• [What you are asked to do]: All entries are to be transcribed exactly. Pictures are not part of the copy.

• [Source data]:
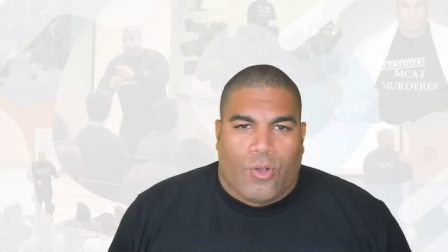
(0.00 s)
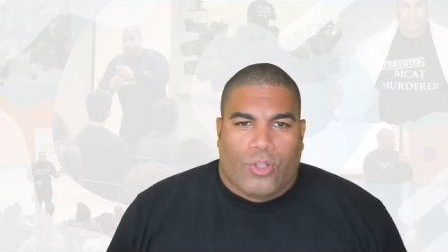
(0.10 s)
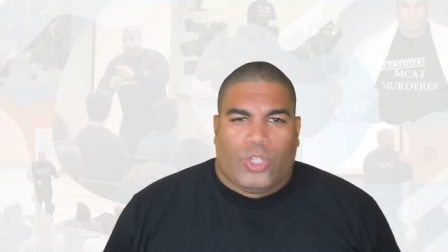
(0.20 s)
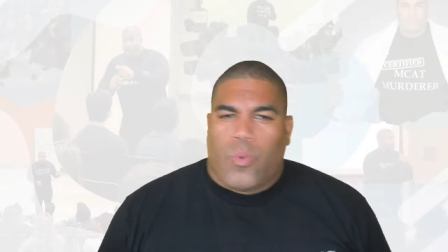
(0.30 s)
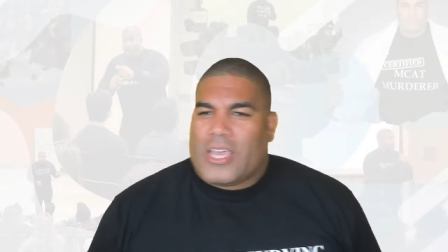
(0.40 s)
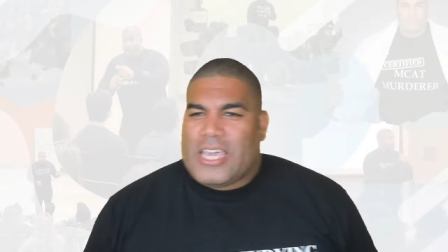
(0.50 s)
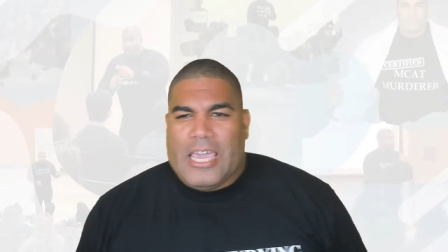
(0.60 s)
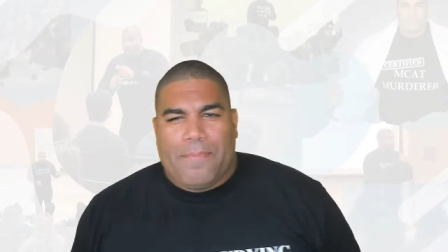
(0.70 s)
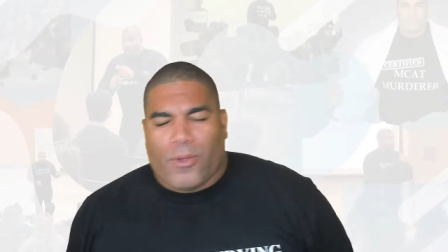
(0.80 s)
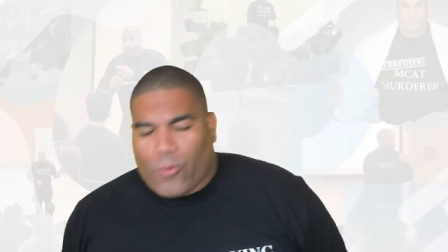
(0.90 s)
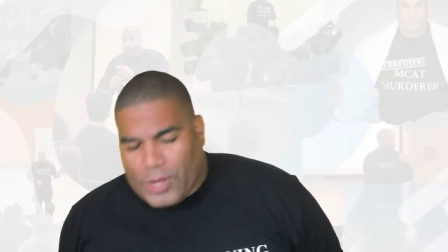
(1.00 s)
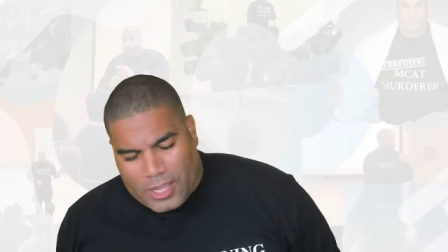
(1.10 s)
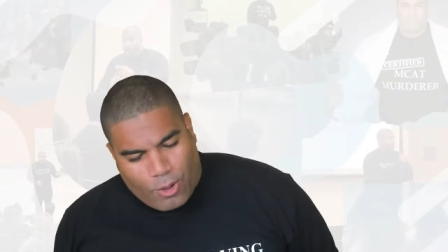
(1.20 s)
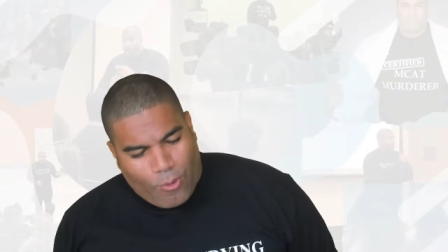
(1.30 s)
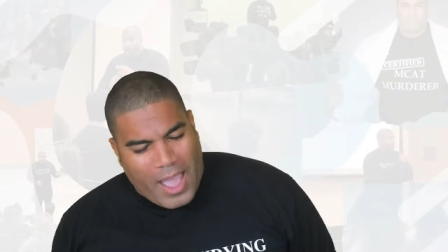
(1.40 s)
Just want to keep it
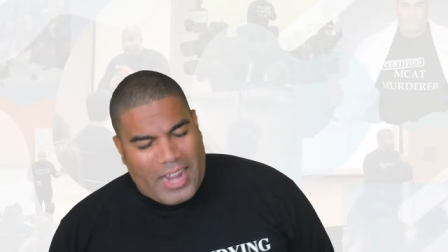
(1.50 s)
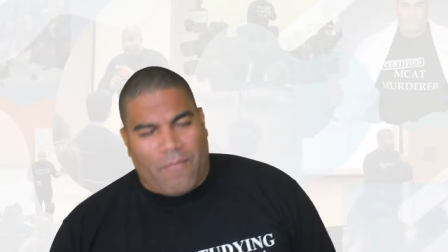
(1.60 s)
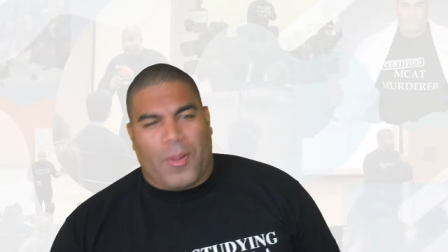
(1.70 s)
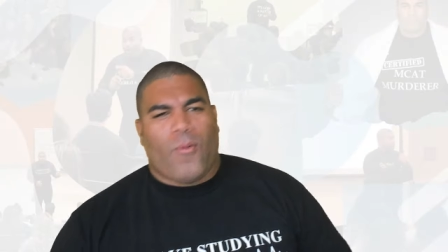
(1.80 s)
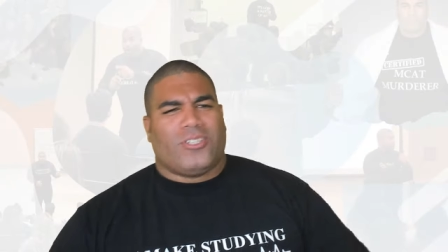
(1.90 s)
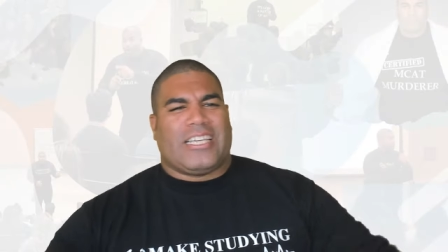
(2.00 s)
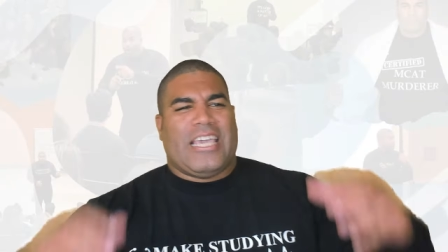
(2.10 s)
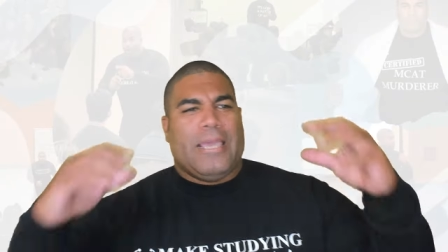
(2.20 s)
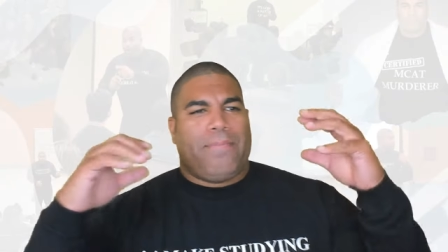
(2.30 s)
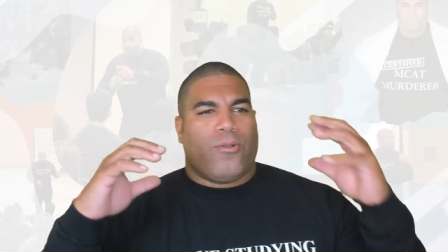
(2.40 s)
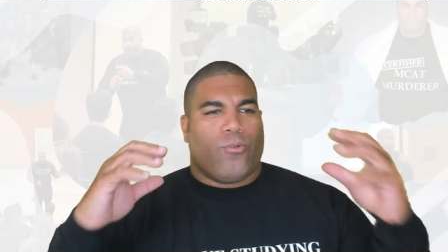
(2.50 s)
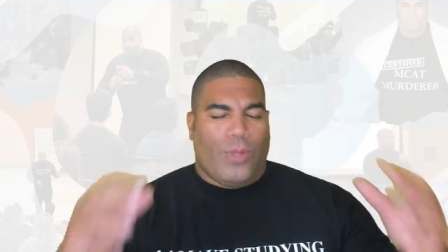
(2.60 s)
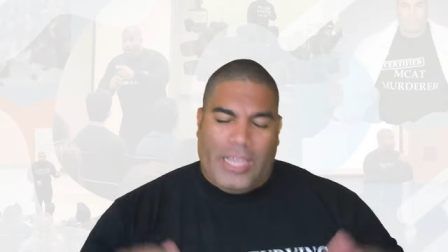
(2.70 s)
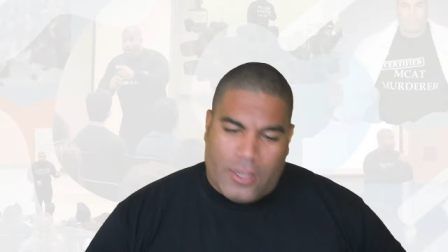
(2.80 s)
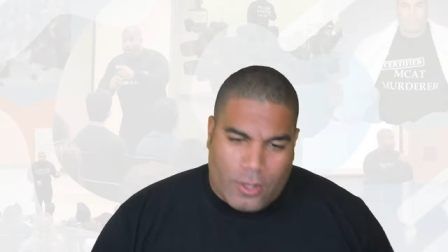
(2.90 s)
real, right? Everybody wants to keep it
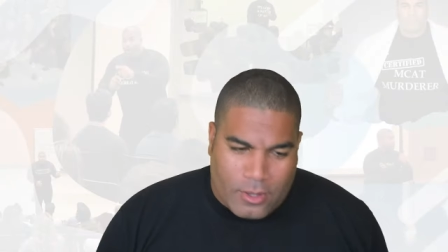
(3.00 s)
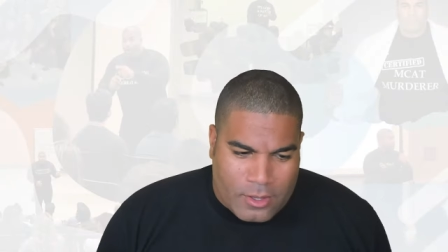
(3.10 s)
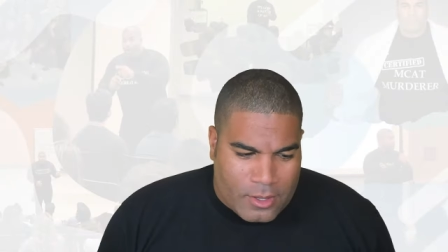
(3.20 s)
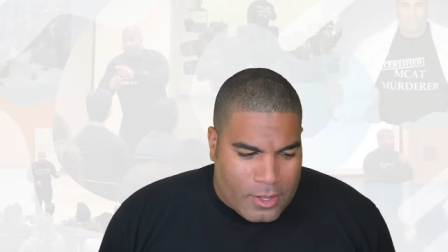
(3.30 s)
real.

• [Solution below]:
(0.00 s)
(0.10 s)
(0.20 s)
(0.30 s)
(0.40 s)
(0.50 s)
(0.60 s)
(0.70 s)
(0.80 s)
(0.90 s)
(1.00 s)
(1.10 s)
(1.20 s)
(1.30 s)
(1.40 s)
Just want to keep it
(1.50 s)
(1.60 s)
(1.70 s)
(1.80 s)
(1.90 s)
(2.00 s)
(2.10 s)
(2.20 s)
(2.30 s)
(2.40 s)
(2.50 s)
(2.60 s)
(2.70 s)
(2.80 s)
(2.90 s)
real, right? Everybody wants to keep it
(3.00 s)
(3.10 s)
(3.20 s)
(3.30 s)
real.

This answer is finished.